A lei, assinada pelo presidente em agosto, permite a negociação por meio de corretores e bolsas licenciados. No entanto, para investidores comuns, há um limite rígido — 300 mil rublos por ano por intermediário, além de testes obrigatórios. No início, apenas bitcoin, ether e a stablecoin USDT estão disponíveis. Os demais ativos e os habituais esquemas P2P permanecem fora do escopo.
O Sberbank chama sua previsão de conservadora: segundo o vice-presidente Anatoly Popov, a maioria das transações continuará contornando as plataformas organizadas. A razão não está apenas nas restrições, mas também nos hábitos arraigados. Os usuários russos, por anos, dependeram de serviços offshore e transferências diretas, valorizando a velocidade e a ausência de controle excessivo.
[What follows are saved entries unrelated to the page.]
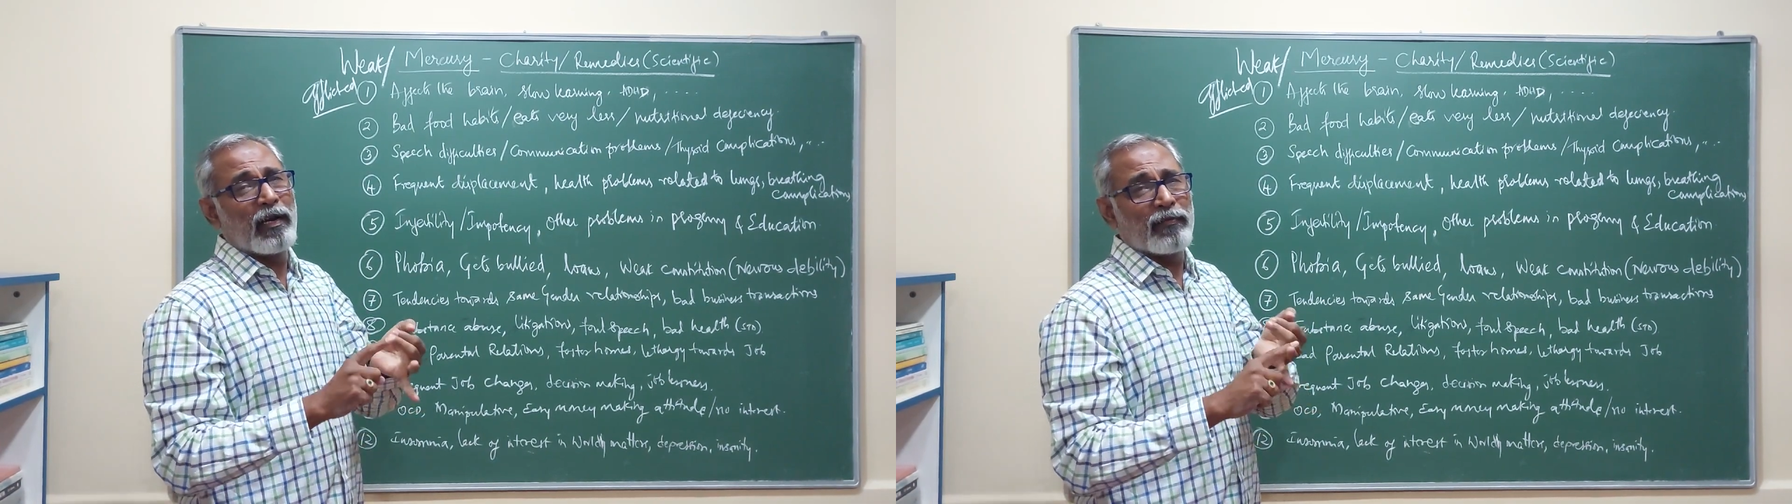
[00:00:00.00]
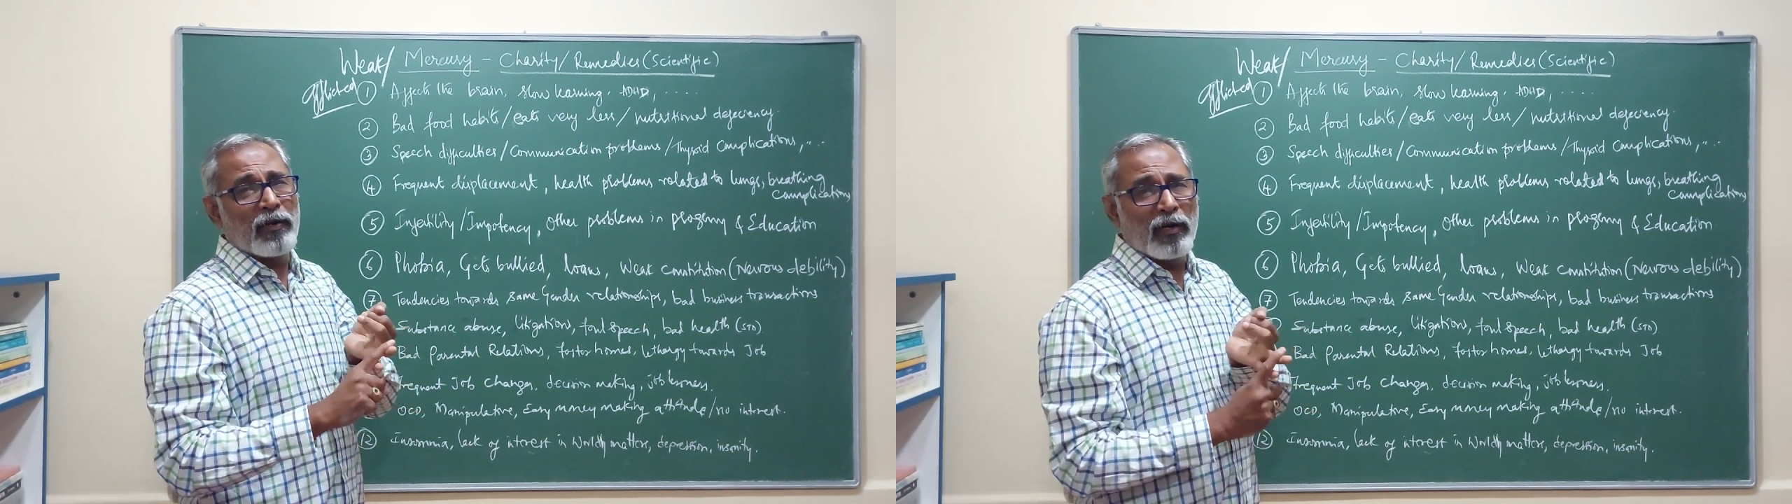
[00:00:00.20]

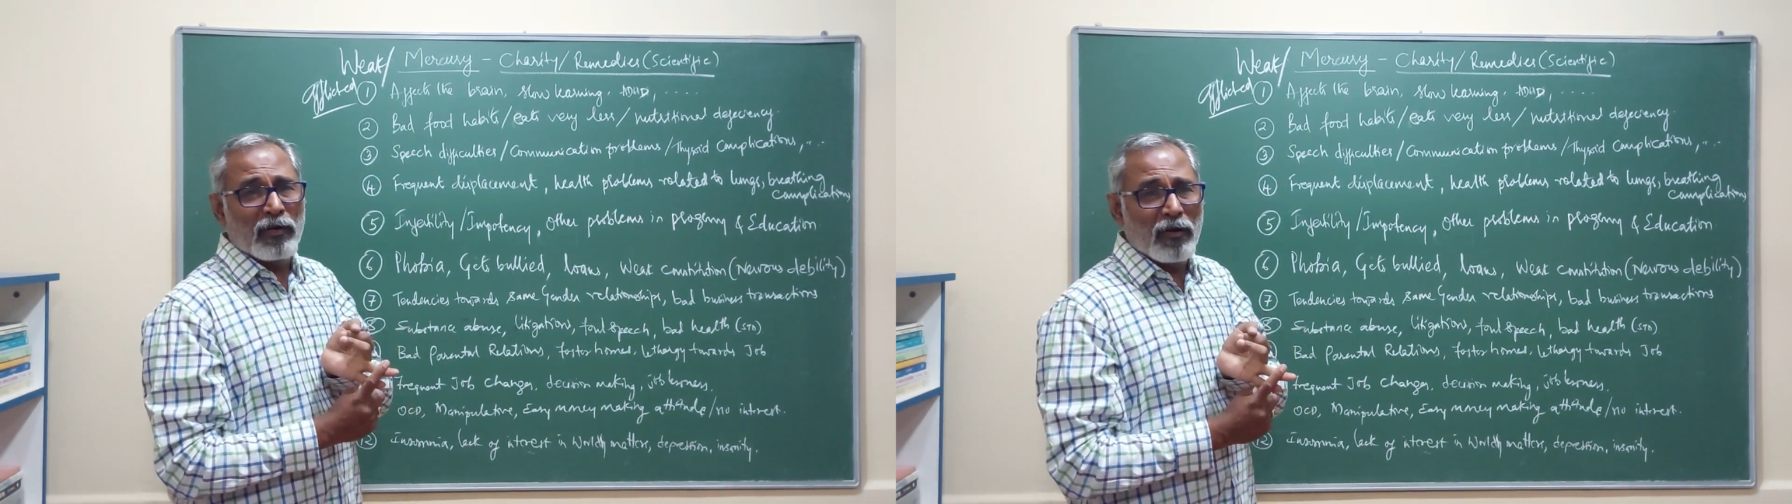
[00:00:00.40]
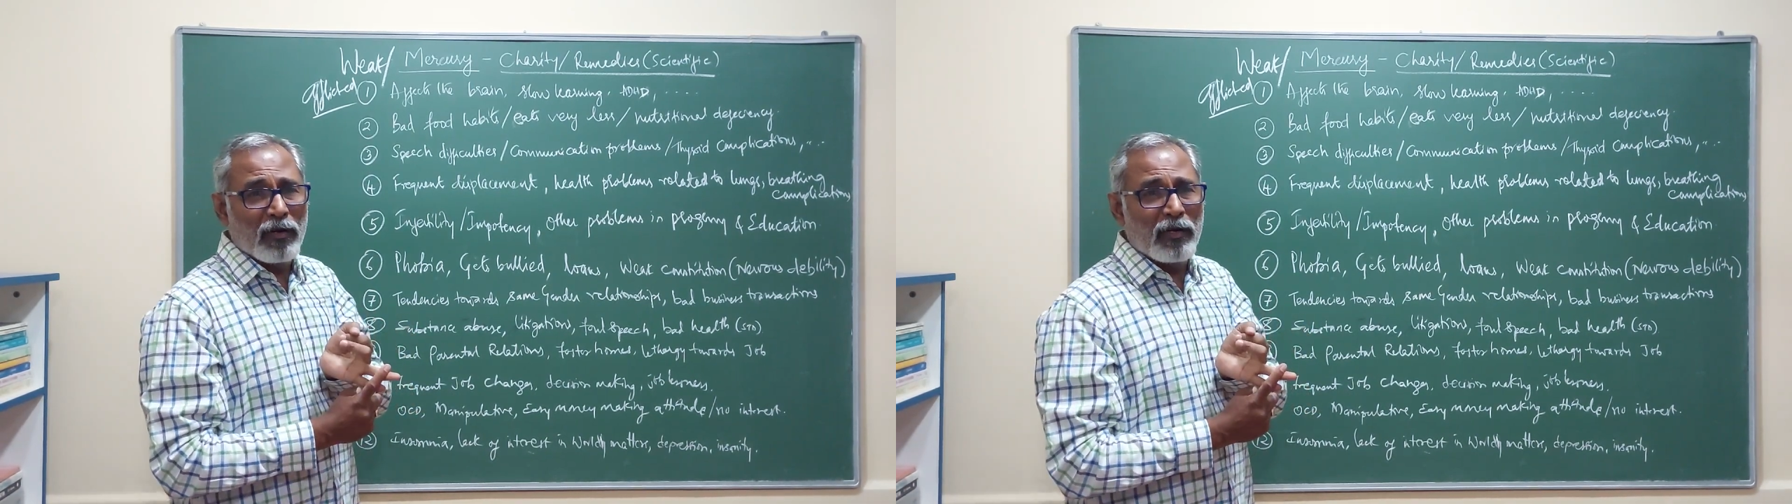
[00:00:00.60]
I have not
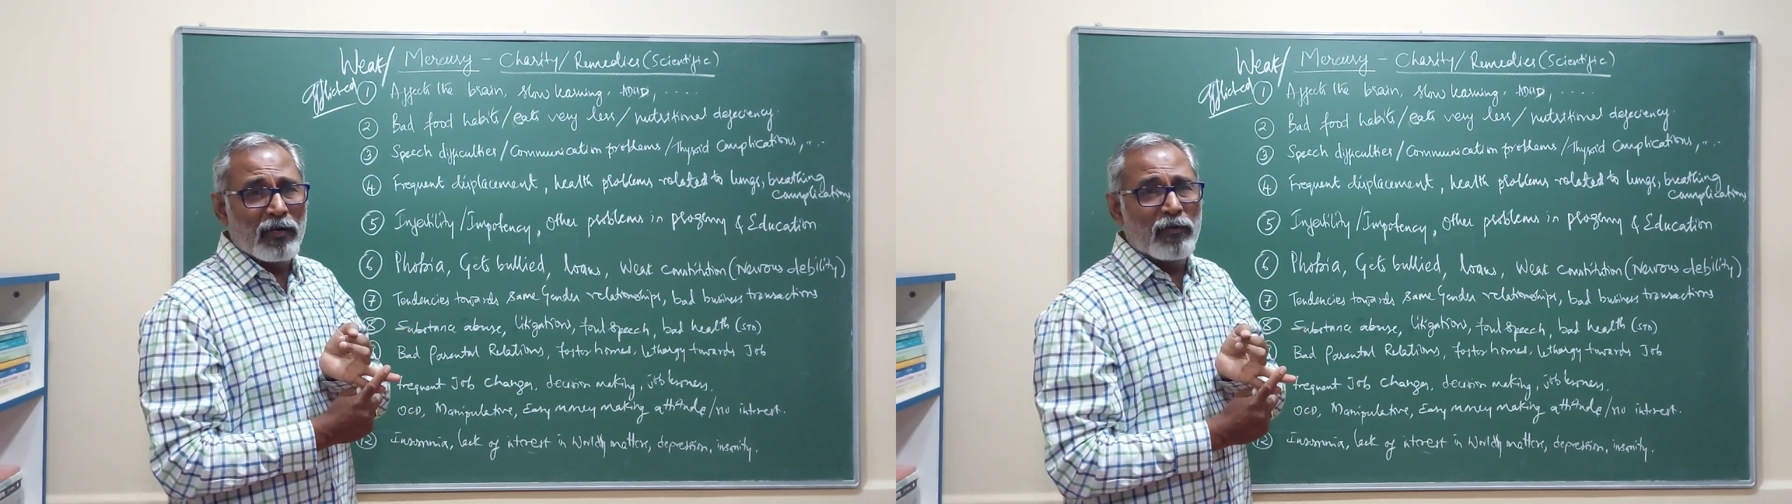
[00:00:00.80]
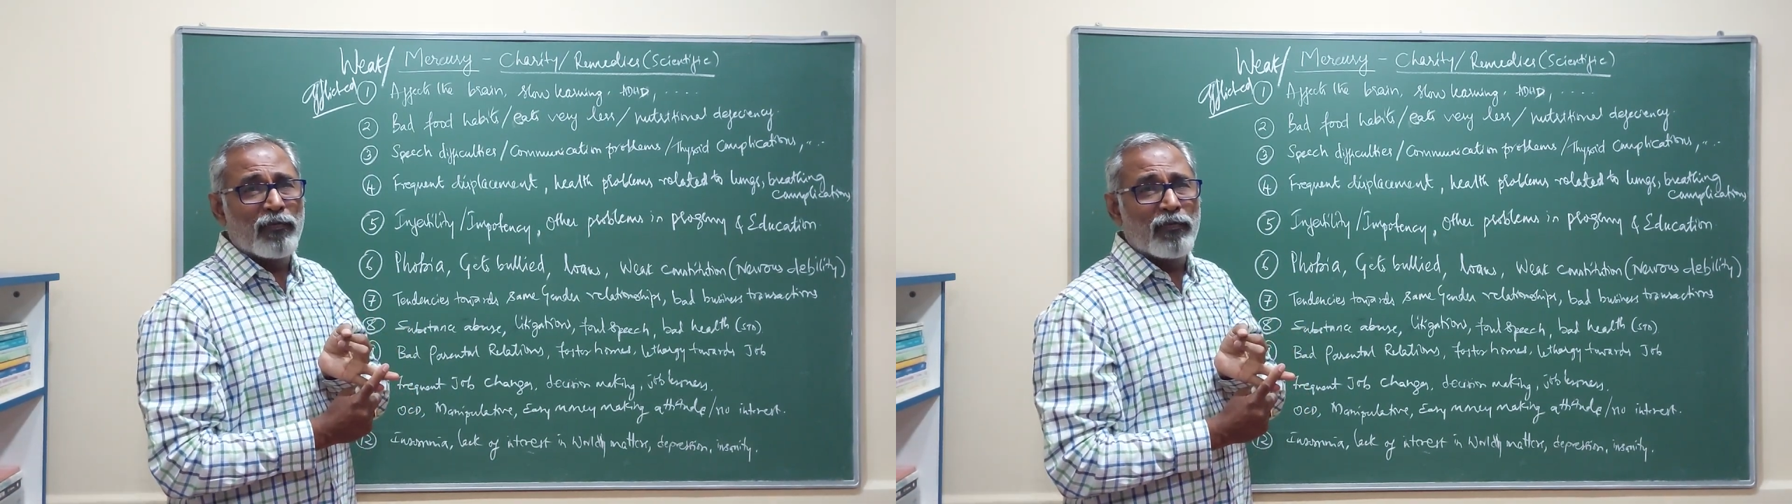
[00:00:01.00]
gone into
Por trás dessa cautela, há um cálculo mais profundo. O Estado obtém um instrumento de supervisão e contabilidade fiscal, mas não busca eliminar completamente o segmento cinza. Uma transição completa poderia criar pressão excessiva sobre o rublo e complicar os desvios de sanções. Portanto, o regulador deixa uma "janela" para canais não regulamentados.
Imagine um rio que tentam direcionar para um canal estreito: a água encontrará um caminho ao redor se as margens forem altas demais. Assim é com o dinheiro — limites rígidos não param o fluxo, apenas o redistribuem. Até 2029, o Sber espera que o volume regulamentado cresça para 7,5 trilhões de rublos, mas isso só ocorrerá com a flexibilização gradual das regras e a confiança dos participantes.
Para o cidadão comum russo, a legalização não é tanto uma oportunidade de ganhar dinheiro, mas um teste de até que ponto o Estado está disposto a dividir o controle sobre as finanças privadas. Por enquanto, 80% do mercado permanece na sombra, lembrando: o dinheiro sempre busca liberdade, mesmo quando a lei oferece ordem.